If you reheat crash potatoes, do they still taste good?

lana-in-fl

Well-known member
We have friends coming for dinner on Saturday. A challenge - my friend tells me that she has the taste-buds of a 2 year old, and her husband is a chef. We also have another couple coming, and don't know too much about their tastes (except that one is mentally allergic to seafood).

So, I decided to serve duck with Epi's orange sauce, broccoli and avocado salad, red cabbage, and a tossed salad (with the cucumbers on the side because someone hates cucumber).

I don't know what starch to serve. I almost decided on plain rice because duck is so rich, but I'm not fond of naked rice. So I'm contemplating crash hot potatoes, but they have to be cooked at a high temp, and I will be reheating Richard's Day-Before Duck at 350 F. My priority is to have good food that doesn't have me working too hard, because I haven't entertained for ages, so I need to keep it simple.

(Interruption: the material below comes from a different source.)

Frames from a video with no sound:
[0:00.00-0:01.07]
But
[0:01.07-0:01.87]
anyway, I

Can I cook the crash potatoes ahead and heat them with the duck?

Would it be gilding the lily to use some of the duck fat on the potatoes instead of olive oil? Dessert will be strawberry orange compote and savoy cake, so quite light.

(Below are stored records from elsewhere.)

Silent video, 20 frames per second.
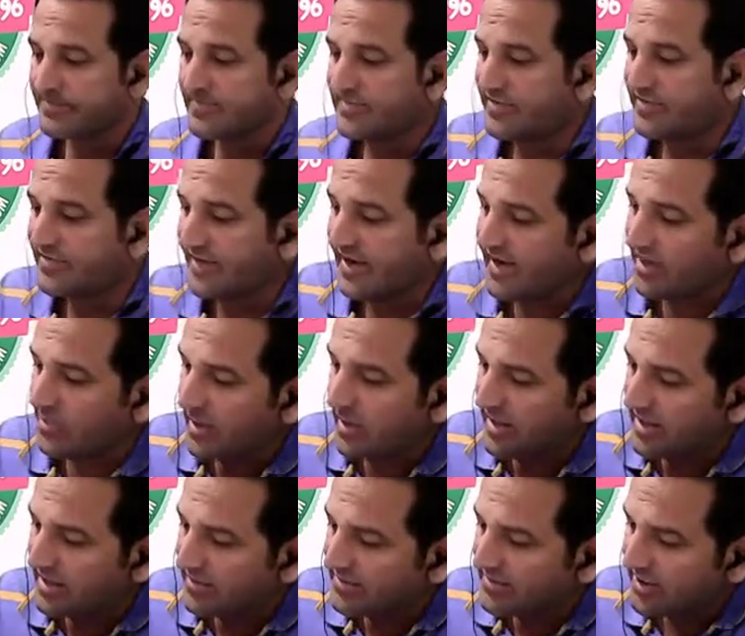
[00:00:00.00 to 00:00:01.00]
The second
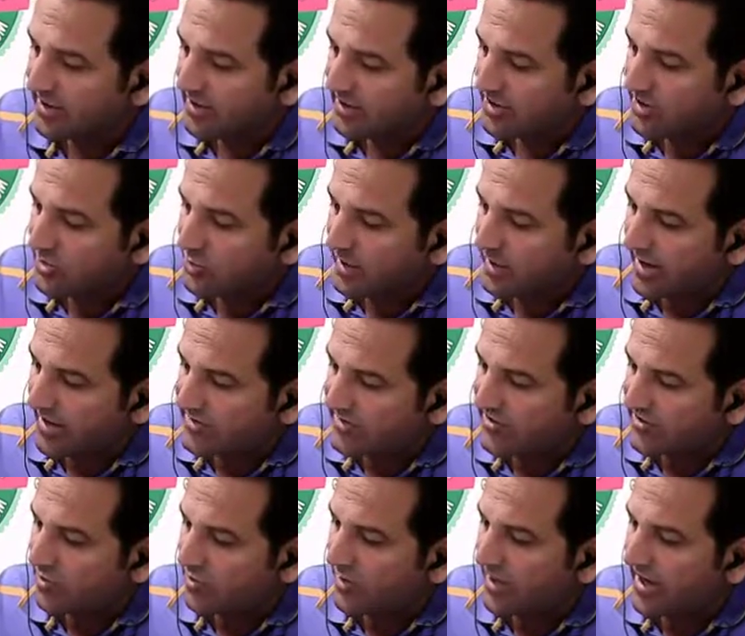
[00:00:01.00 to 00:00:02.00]
one is 2x
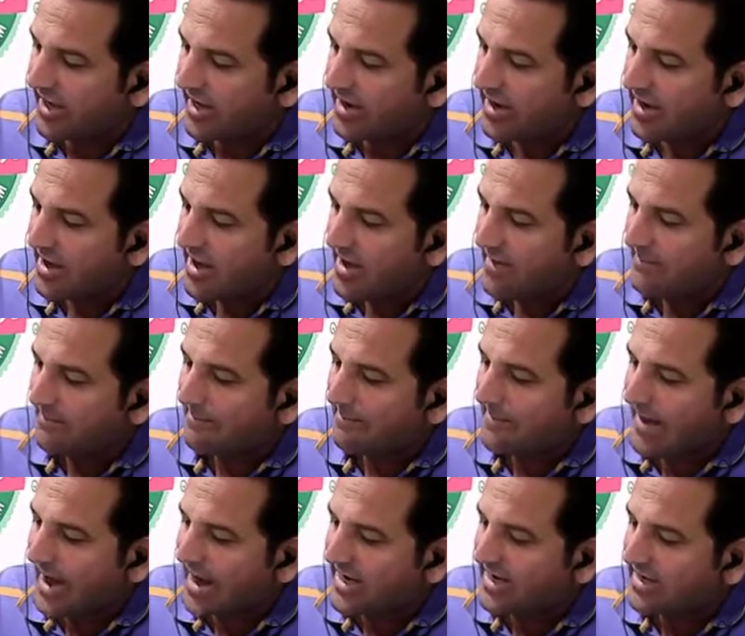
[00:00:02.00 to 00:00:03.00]
square
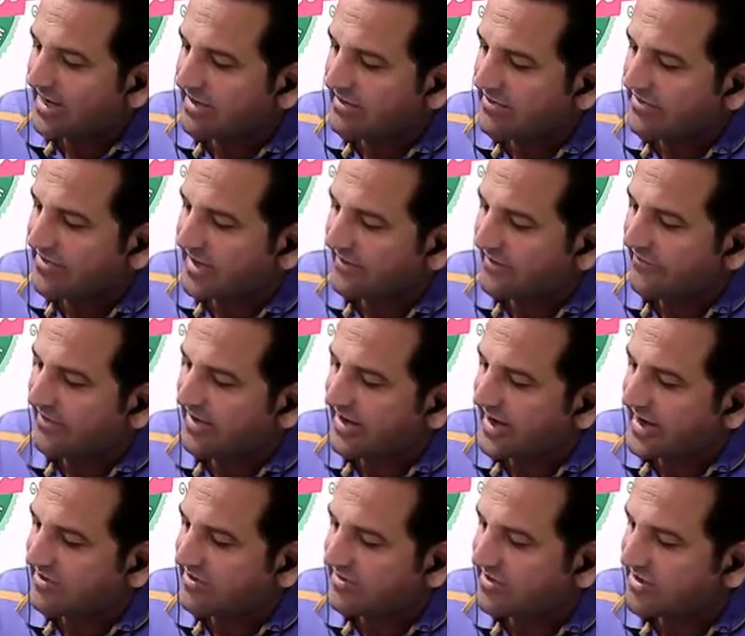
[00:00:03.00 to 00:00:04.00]
minus
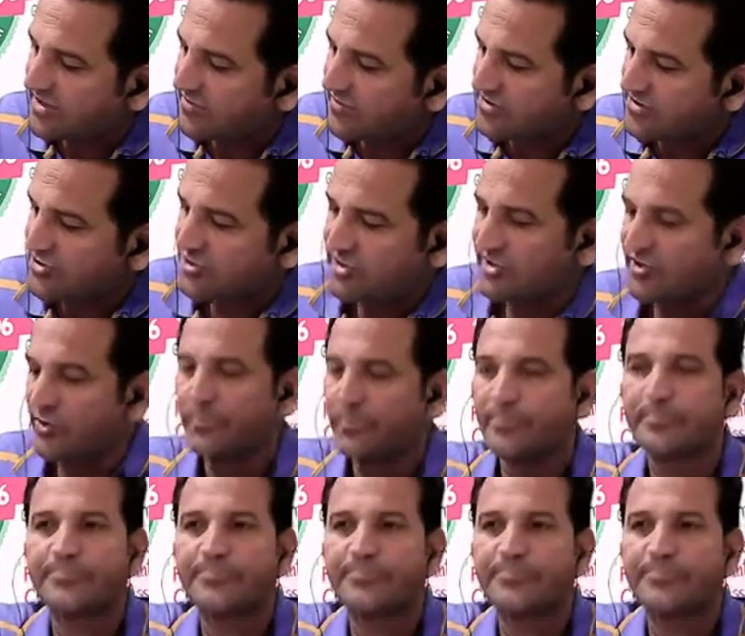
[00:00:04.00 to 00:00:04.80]
7x is equals to 0.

Should I stick to plain rice?

Oops! I've just noticed that I have orange in the sauce and in the dessert. Decided that I don't care. It's orange season.



 
I would use duck fat without question. As for reheating, I agree with Steve, but you could probably

boil them, smash and season them an hour or two before and set them aside at room temperature, then bake them before serving.

You could also probably hold them for a while in a warm oven. It's when potatoes are chilled and then reheated that they lose their flavor.

Back to the duck fat, it has no more calories than oil and I don't think the flavors of olive oil and duck are a winning combination.

 
I was going to say the same as Joe . . .

I was thinking you could pre-boil, perhaps even the day before, then smash/crack the potatoes and bake almost all the way through until the meat goes in. The potatoes could probably hold then for a bit, then pop them in right at the end to bring them back up to serving temperature so that they are done as the same time as the meat.

 
Thanks, guys. Duck fat it is, and I'll take joe and magnolia's advice

cook them partly just before, hold them in my warmer drawer, then finish them with the duck.

Many thanks! I knew you would solve this for me.